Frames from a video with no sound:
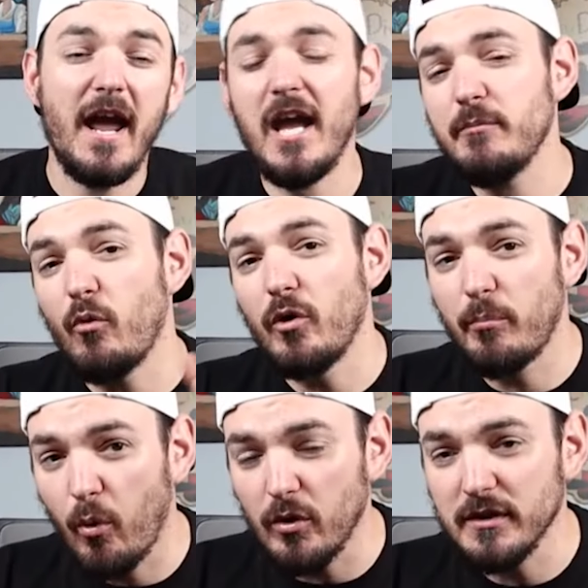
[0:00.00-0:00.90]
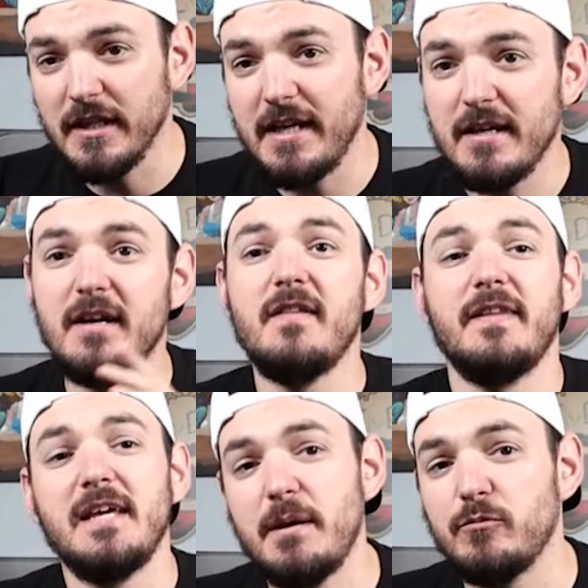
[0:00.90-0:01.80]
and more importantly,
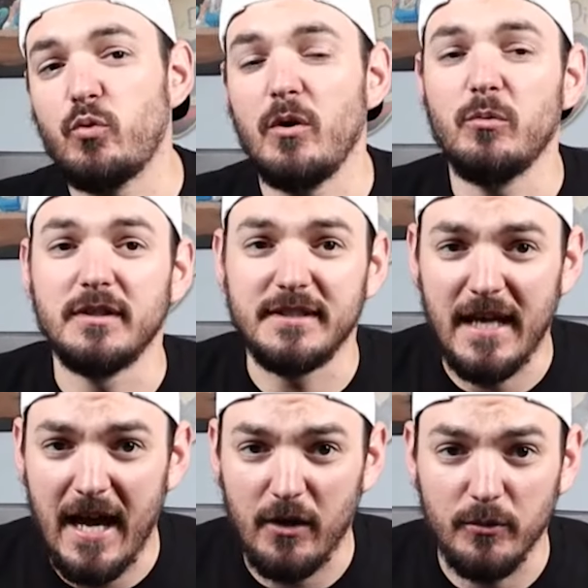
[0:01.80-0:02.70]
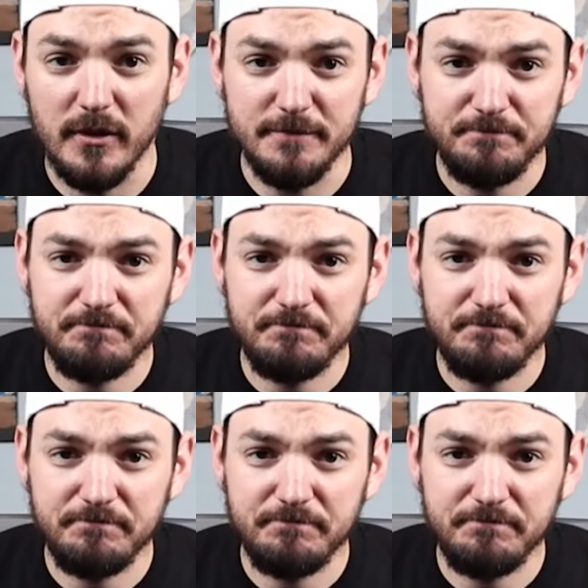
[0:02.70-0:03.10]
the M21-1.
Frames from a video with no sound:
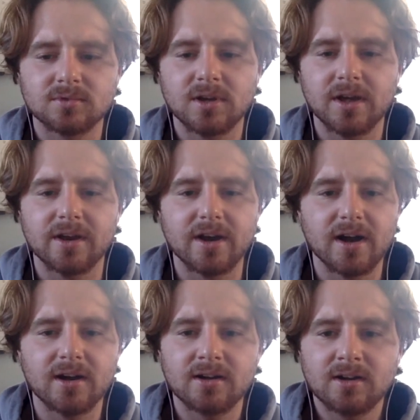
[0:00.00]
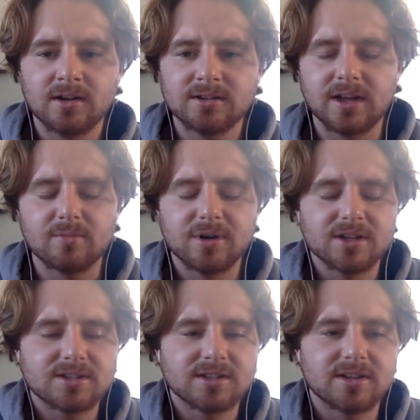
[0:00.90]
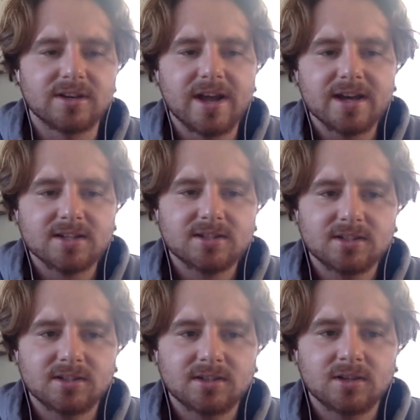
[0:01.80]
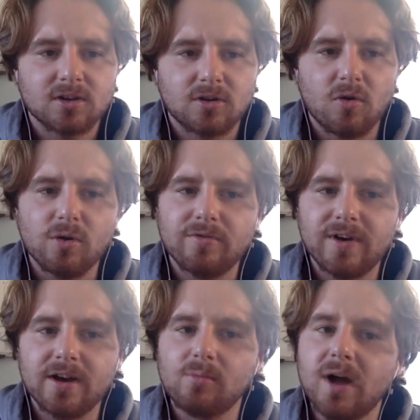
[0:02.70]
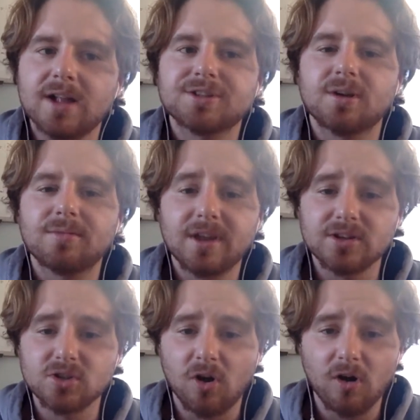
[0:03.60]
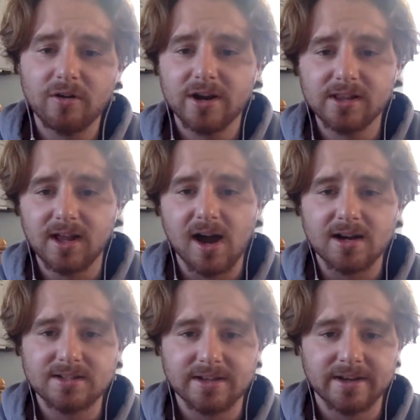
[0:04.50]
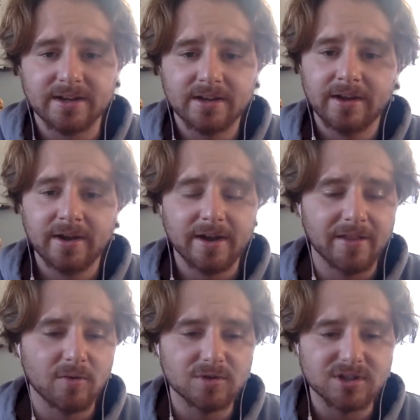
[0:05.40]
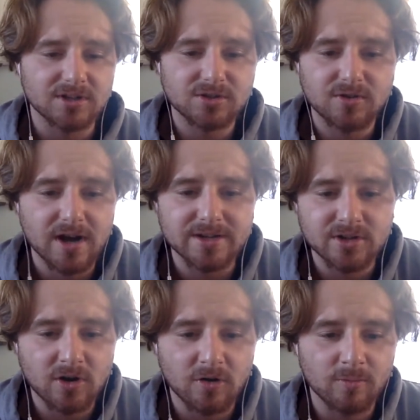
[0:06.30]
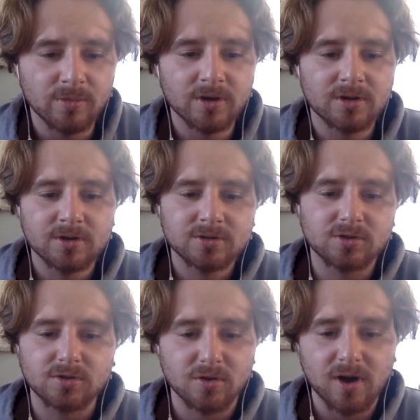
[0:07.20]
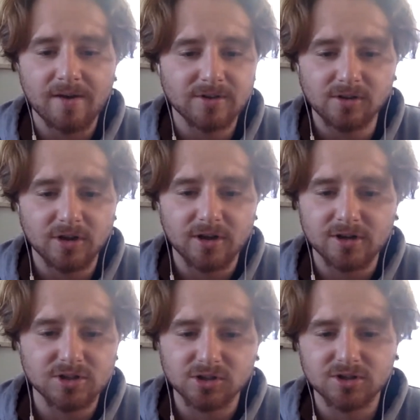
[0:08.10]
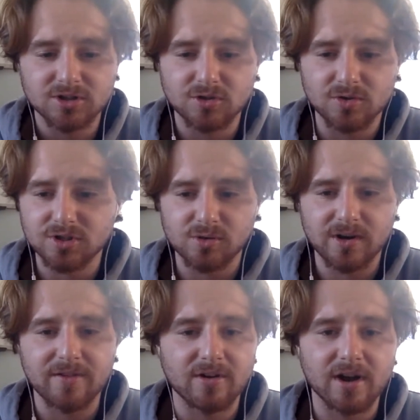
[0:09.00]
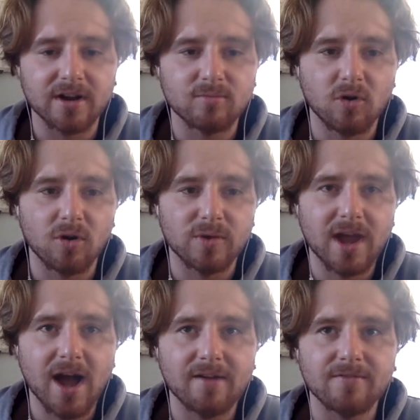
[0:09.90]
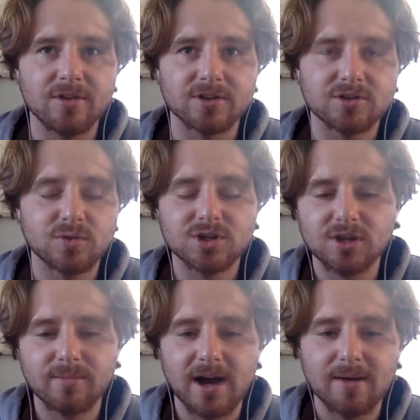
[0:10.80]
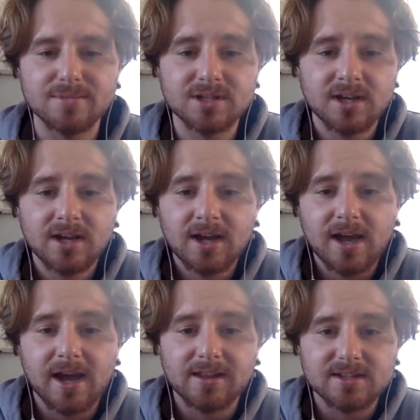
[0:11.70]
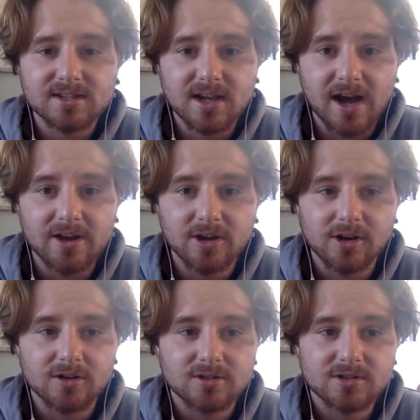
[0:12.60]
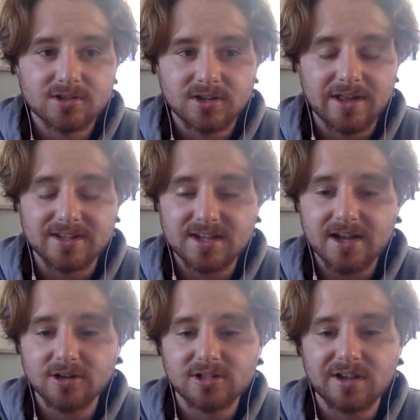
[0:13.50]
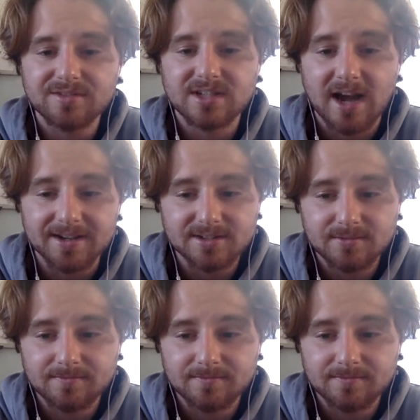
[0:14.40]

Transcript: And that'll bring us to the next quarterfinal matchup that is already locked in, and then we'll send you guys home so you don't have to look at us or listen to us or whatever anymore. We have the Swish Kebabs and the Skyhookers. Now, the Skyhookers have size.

------------

Aim of the exercise:
What's needed is an exact retyping of the records, pictures excluded.

Solution:
Frames from a video with no sound:
[0:00.00-0:00.90]
[0:00.90-0:01.80]
and more importantly,
[0:01.80-0:02.70]
[0:02.70-0:03.10]
the M21-1.
Frames from a video with no sound:
[0:00.00]
[0:00.90]
[0:01.80]
[0:02.70]
[0:03.60]
[0:04.50]
[0:05.40]
[0:06.30]
[0:07.20]
[0:08.10]
[0:09.00]
[0:09.90]
[0:10.80]
[0:11.70]
[0:12.60]
[0:13.50]
[0:14.40]

Transcript: And that'll bring us to the next quarterfinal matchup that is already locked in, and then we'll send you guys home so you don't have to look at us or listen to us or whatever anymore. We have the Swish Kebabs and the Skyhookers. Now, the Skyhookers have size.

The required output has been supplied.